::: Source data :::

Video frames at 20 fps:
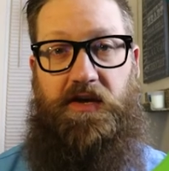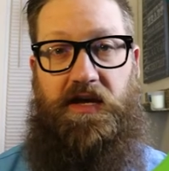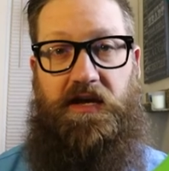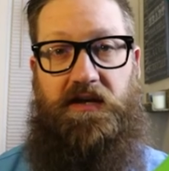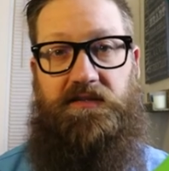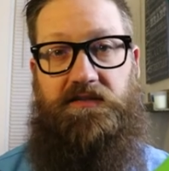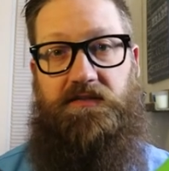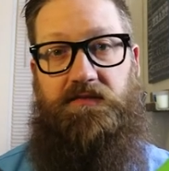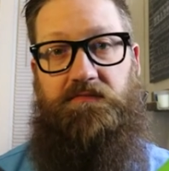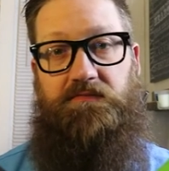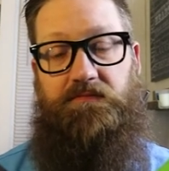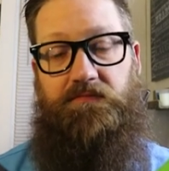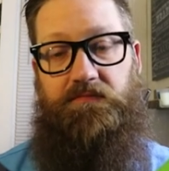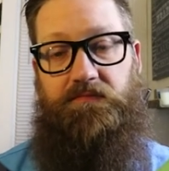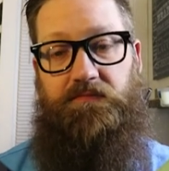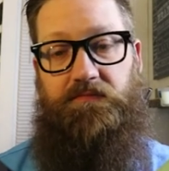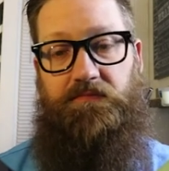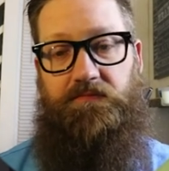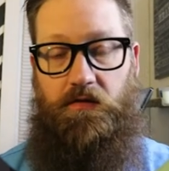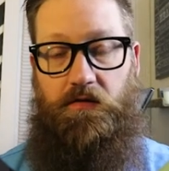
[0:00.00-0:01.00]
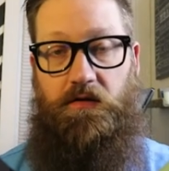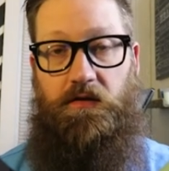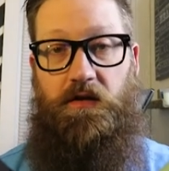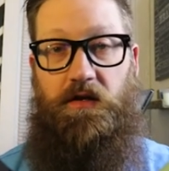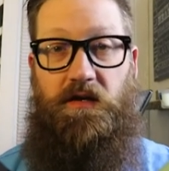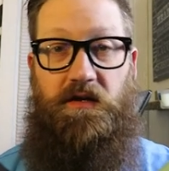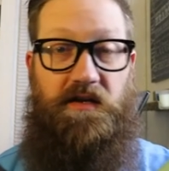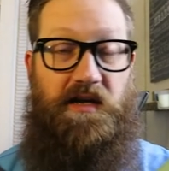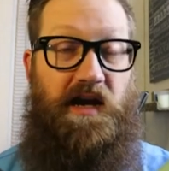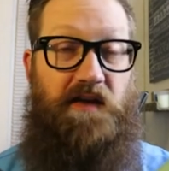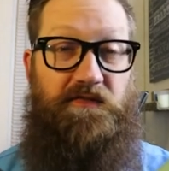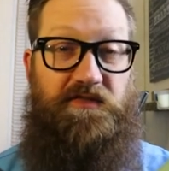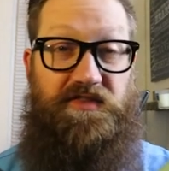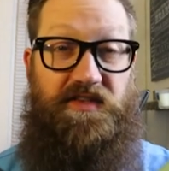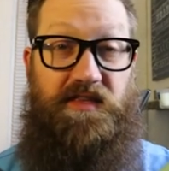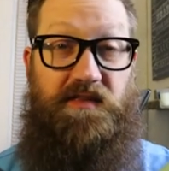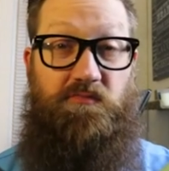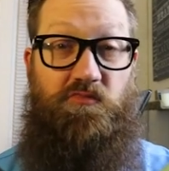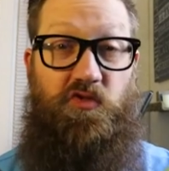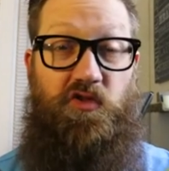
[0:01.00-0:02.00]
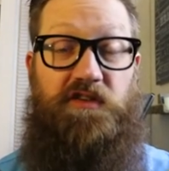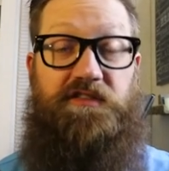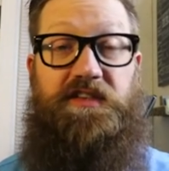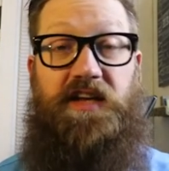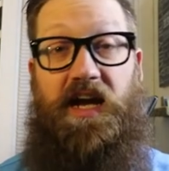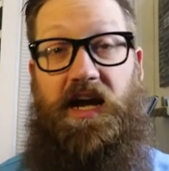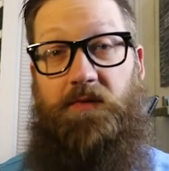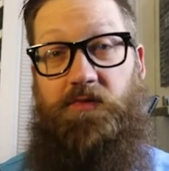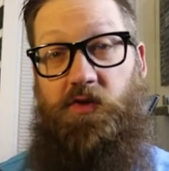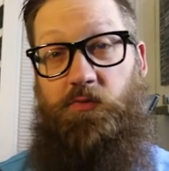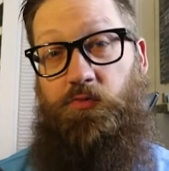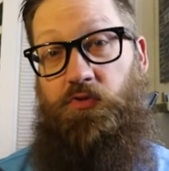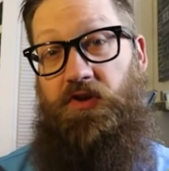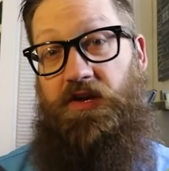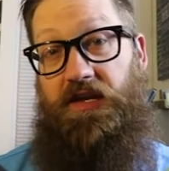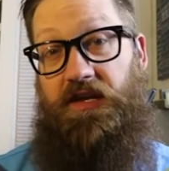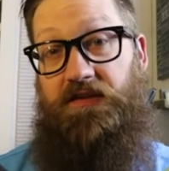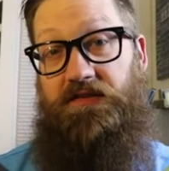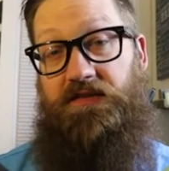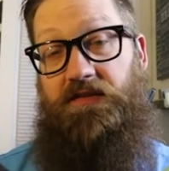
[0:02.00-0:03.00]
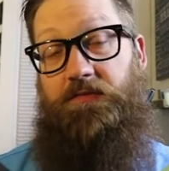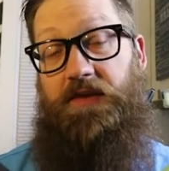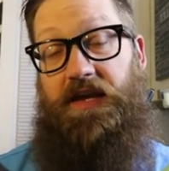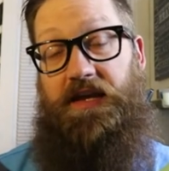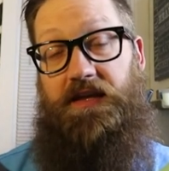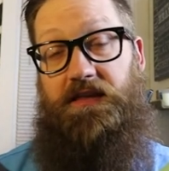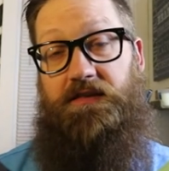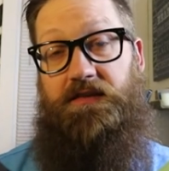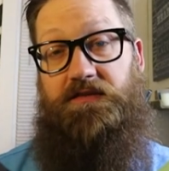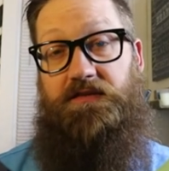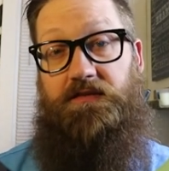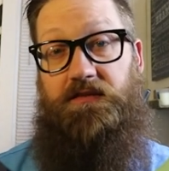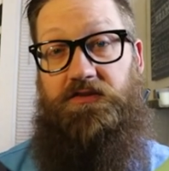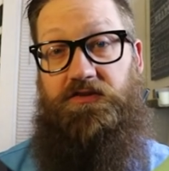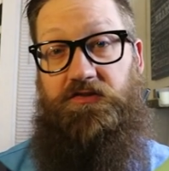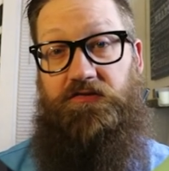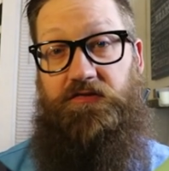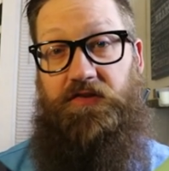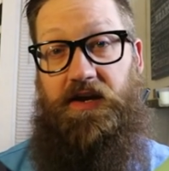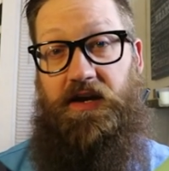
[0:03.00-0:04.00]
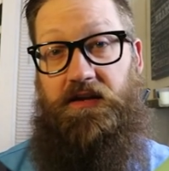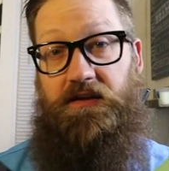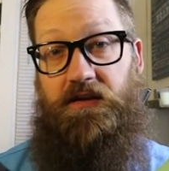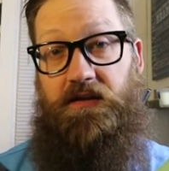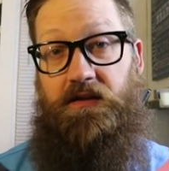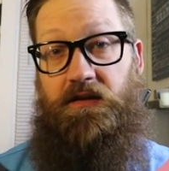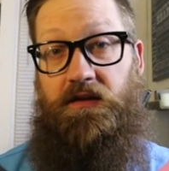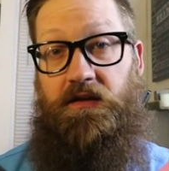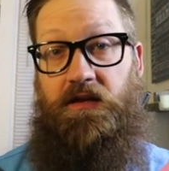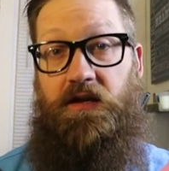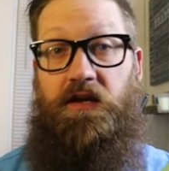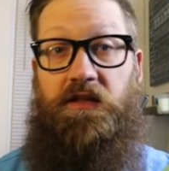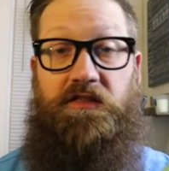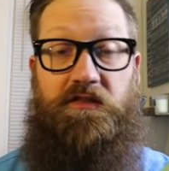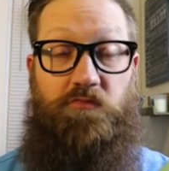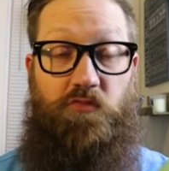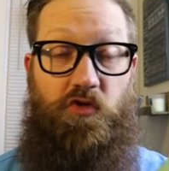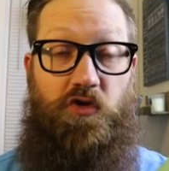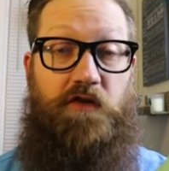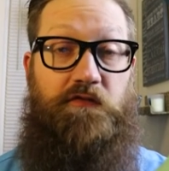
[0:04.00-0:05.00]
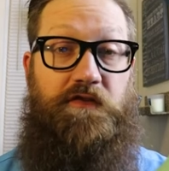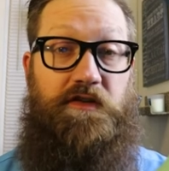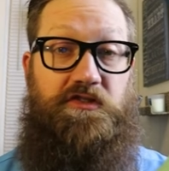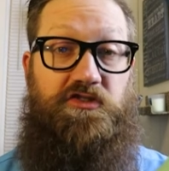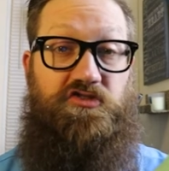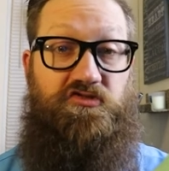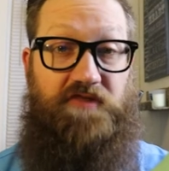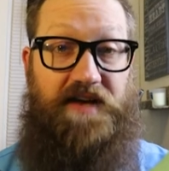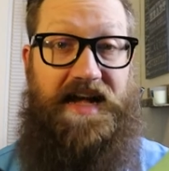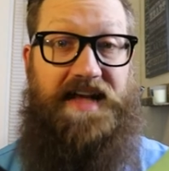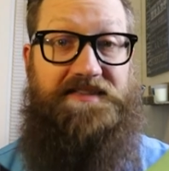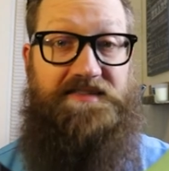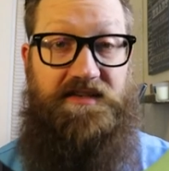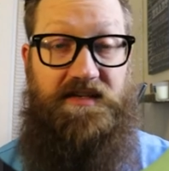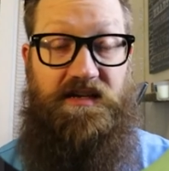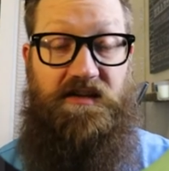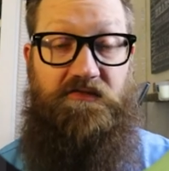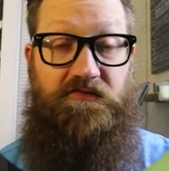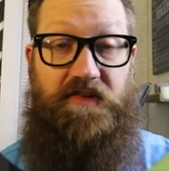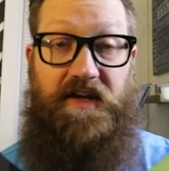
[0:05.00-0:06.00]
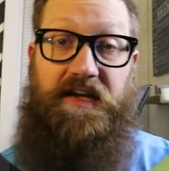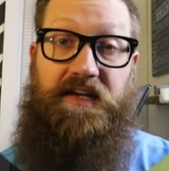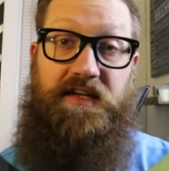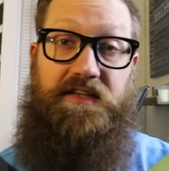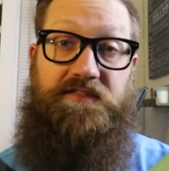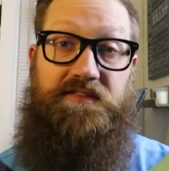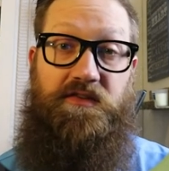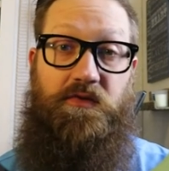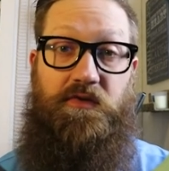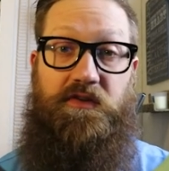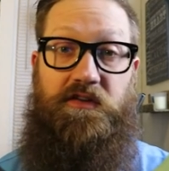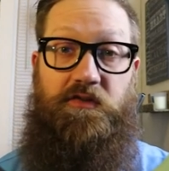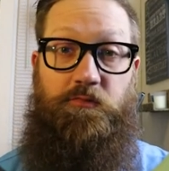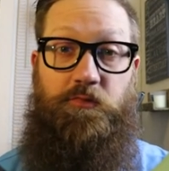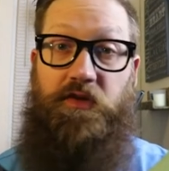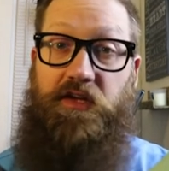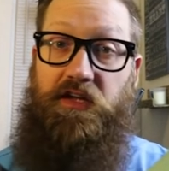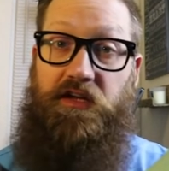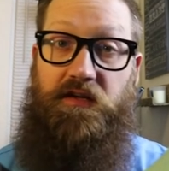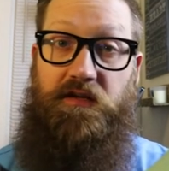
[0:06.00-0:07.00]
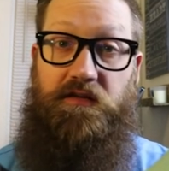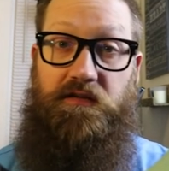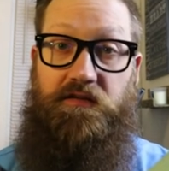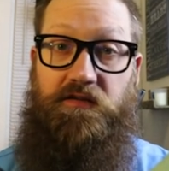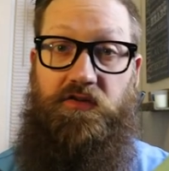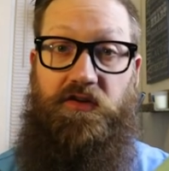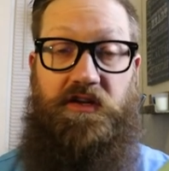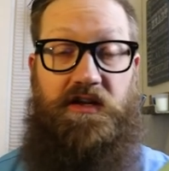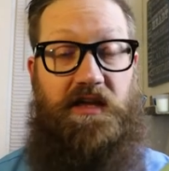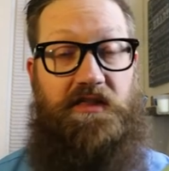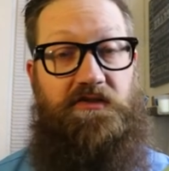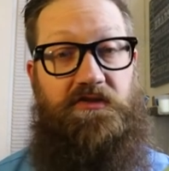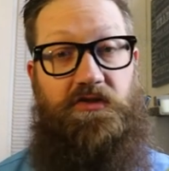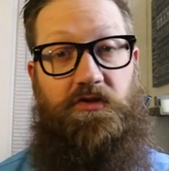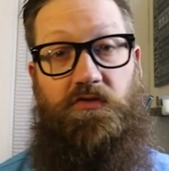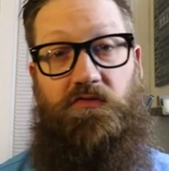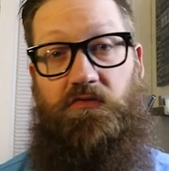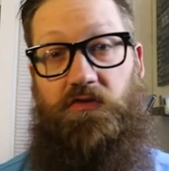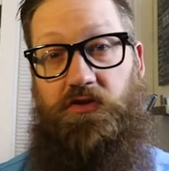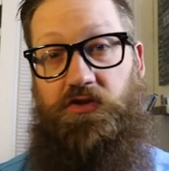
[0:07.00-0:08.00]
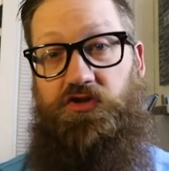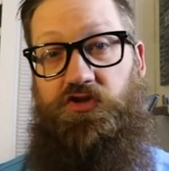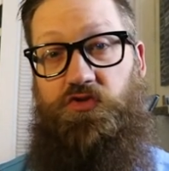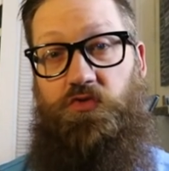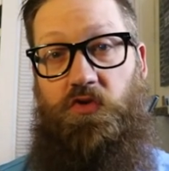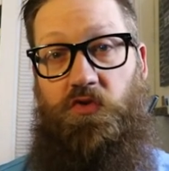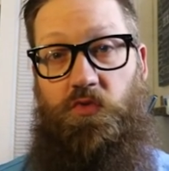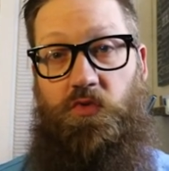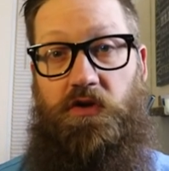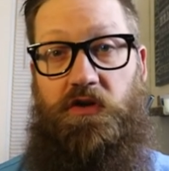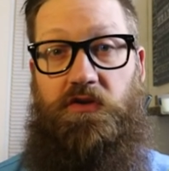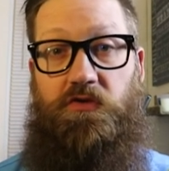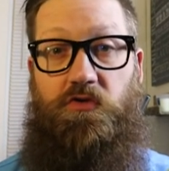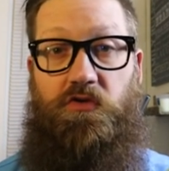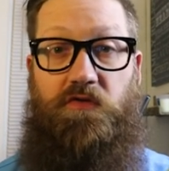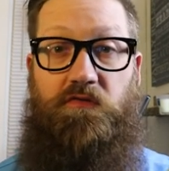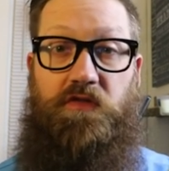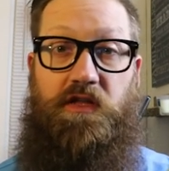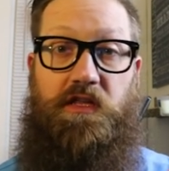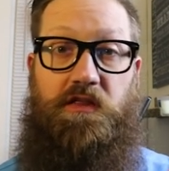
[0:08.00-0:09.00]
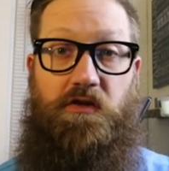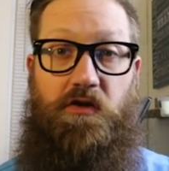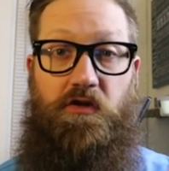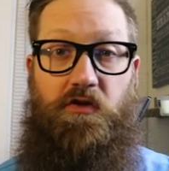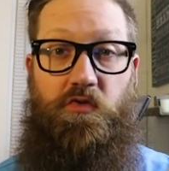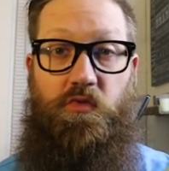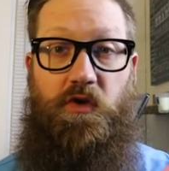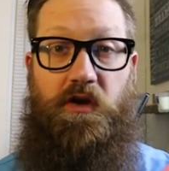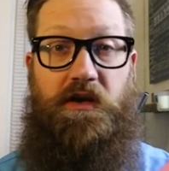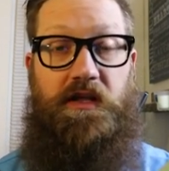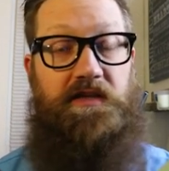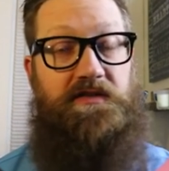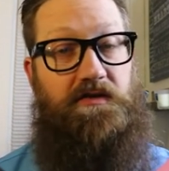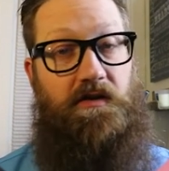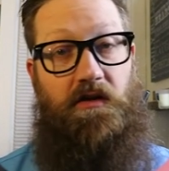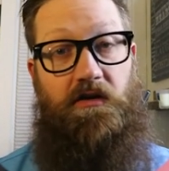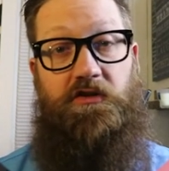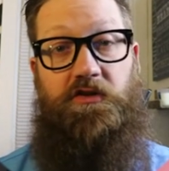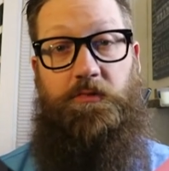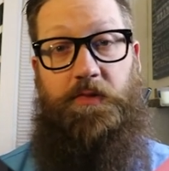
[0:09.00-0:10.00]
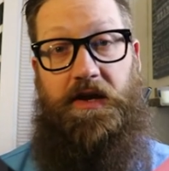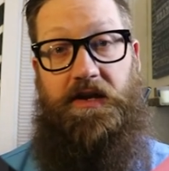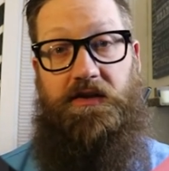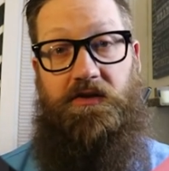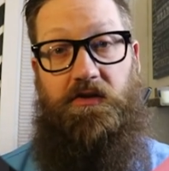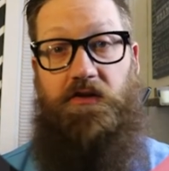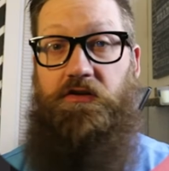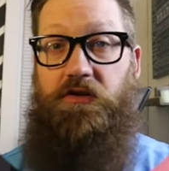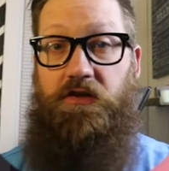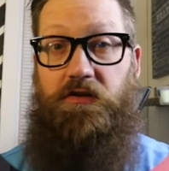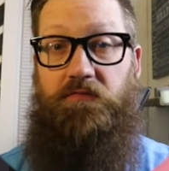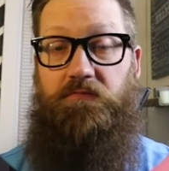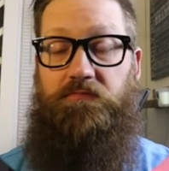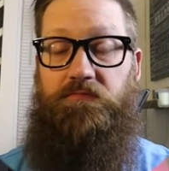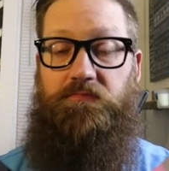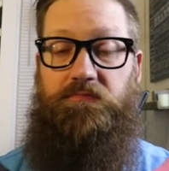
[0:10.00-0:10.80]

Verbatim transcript: box. Now obviously the more time you put into making this glitch effect, the more of a drastic effect it's going to be. You can either do a really short one or a really long one. It's all depending on you.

:::

Problem to work on: All the records above must be retyped exactly, except for their pictures.

Exercise response:
Video frames at 20 fps:
[0:00.00-0:01.00]
[0:01.00-0:02.00]
[0:02.00-0:03.00]
[0:03.00-0:04.00]
[0:04.00-0:05.00]
[0:05.00-0:06.00]
[0:06.00-0:07.00]
[0:07.00-0:08.00]
[0:08.00-0:09.00]
[0:09.00-0:10.00]
[0:10.00-0:10.80]

Verbatim transcript: box. Now obviously the more time you put into making this glitch effect, the more of a drastic effect it's going to be. You can either do a really short one or a really long one. It's all depending on you.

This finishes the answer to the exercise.